Der Präsident des IKRK,
Jakob Kellenberger, bezeichnete die Vertreibung von Menschen als eine
der weltweit schwerwiegendsten humanitären Folgen bewaffneter Konflikte
und anderer Gewalt. Viele der Binnenvertriebenen seien extremen
Situationen ausgesetzt. Hierzu gehörten unmittelbare Angriffe,
Misshandlungen und sexuelle Übergriffe sowie der Verlust des Eigentums
und der Existenzgrundlagen.

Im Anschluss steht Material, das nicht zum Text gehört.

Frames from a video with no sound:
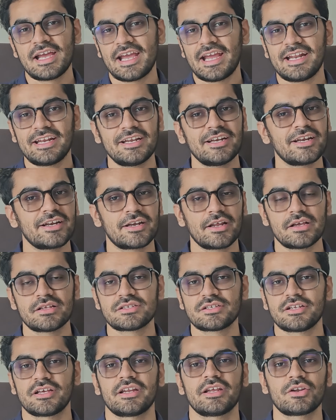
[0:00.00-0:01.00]
any data
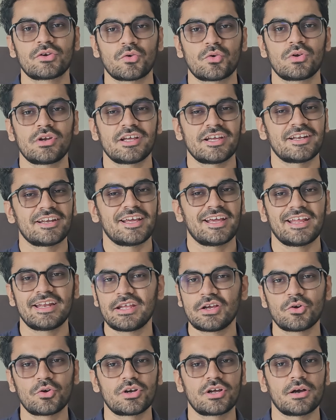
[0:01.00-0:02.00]
engineering role in
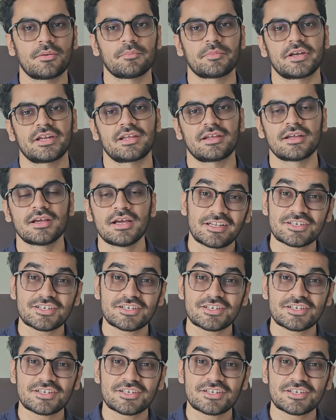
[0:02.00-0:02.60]
any good company.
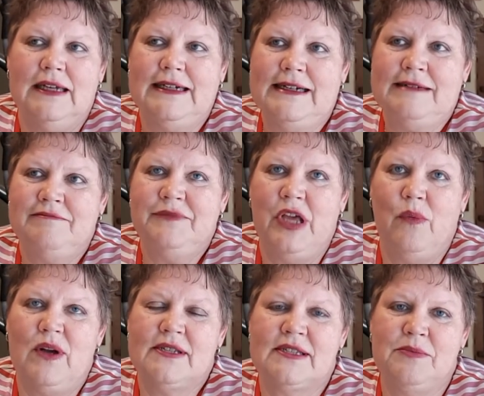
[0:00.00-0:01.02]
Um, he
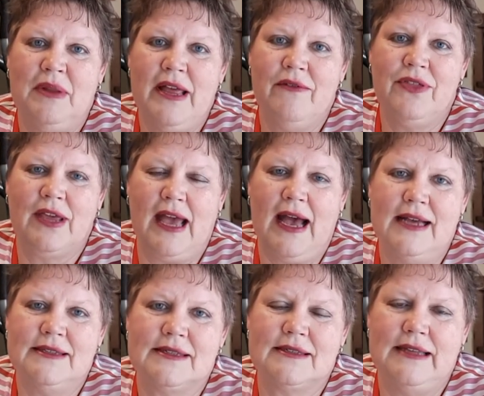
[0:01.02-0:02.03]
wants to play with the
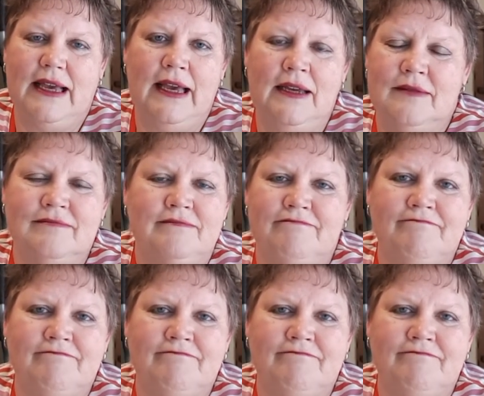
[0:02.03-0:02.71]
cats. They,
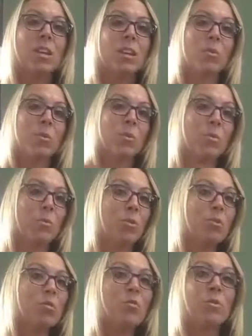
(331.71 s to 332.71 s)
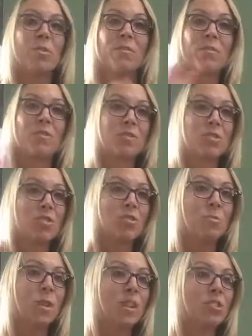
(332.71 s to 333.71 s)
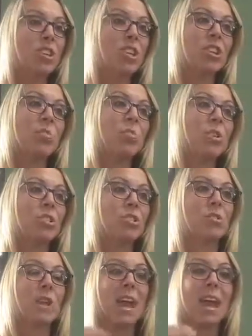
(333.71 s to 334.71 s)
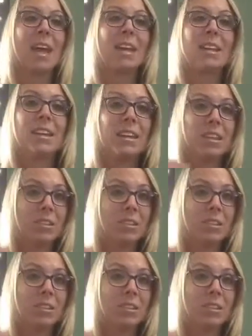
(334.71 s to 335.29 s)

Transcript: You want to remove if it's too much, and you want to add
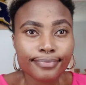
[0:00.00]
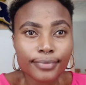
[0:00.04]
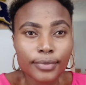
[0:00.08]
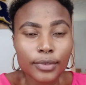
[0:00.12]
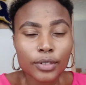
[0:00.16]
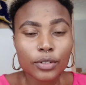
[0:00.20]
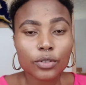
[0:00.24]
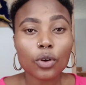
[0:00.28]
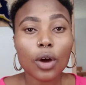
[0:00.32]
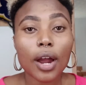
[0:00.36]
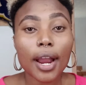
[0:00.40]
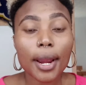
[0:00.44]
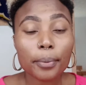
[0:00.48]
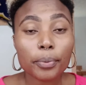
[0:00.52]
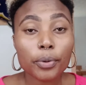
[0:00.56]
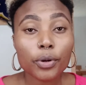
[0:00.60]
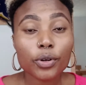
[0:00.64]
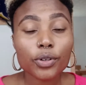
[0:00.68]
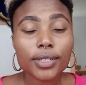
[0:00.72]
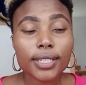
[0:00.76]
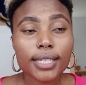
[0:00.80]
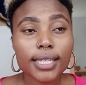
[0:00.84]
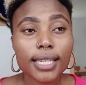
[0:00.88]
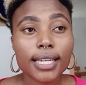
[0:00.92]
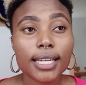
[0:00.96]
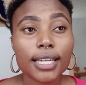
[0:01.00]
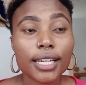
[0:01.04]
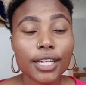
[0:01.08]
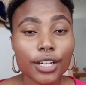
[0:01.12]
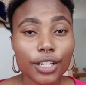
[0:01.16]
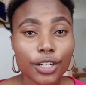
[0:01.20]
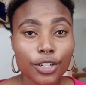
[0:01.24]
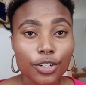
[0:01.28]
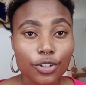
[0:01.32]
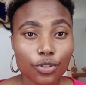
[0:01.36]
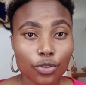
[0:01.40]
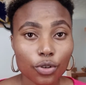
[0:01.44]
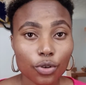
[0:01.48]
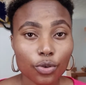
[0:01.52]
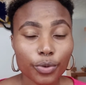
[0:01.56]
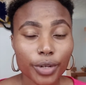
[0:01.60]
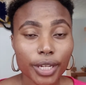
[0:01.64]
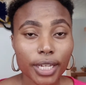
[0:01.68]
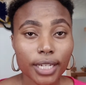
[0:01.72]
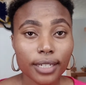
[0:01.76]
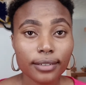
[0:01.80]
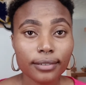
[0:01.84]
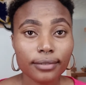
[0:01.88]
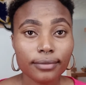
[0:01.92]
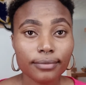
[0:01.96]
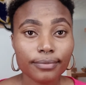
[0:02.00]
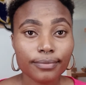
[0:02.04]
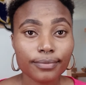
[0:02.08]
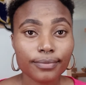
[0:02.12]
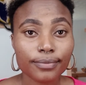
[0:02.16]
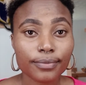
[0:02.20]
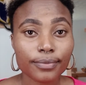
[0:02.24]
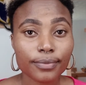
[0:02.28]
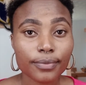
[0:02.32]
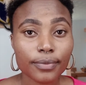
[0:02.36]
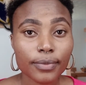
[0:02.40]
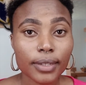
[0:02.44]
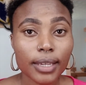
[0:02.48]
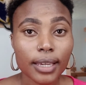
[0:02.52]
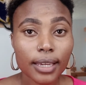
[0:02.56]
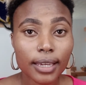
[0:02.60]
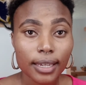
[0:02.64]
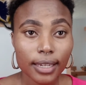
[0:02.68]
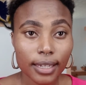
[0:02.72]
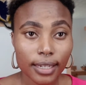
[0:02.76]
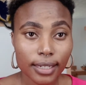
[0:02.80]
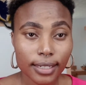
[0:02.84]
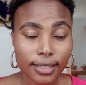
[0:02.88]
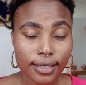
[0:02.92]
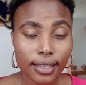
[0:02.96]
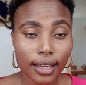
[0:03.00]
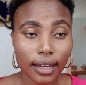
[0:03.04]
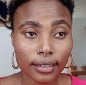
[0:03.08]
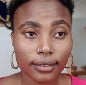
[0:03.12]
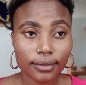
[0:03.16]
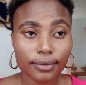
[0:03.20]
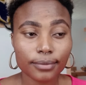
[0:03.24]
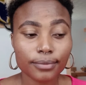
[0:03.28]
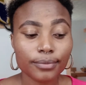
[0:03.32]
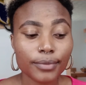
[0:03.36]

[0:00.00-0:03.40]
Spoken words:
So eyebrows drawing is done.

Darüber hinaus hätten viele ihre Häuser als
Folge von Verletzungen des humanitären Völkerrechts verlassen, die von
Konfliktparteien begangen worden seien.
"Meist denkt man
zunächst an Zelte und Lager, wenn man von Binnenvertriebenen spricht.
Der Bericht zeigt allerdings, dass riesige Lager wie dasjenige in
Gereida in der sudanesischen Region Darfur, in dem etwa 148.000
Menschen leben, nur ein Teil des Problems sind", erklärte Kellenberger.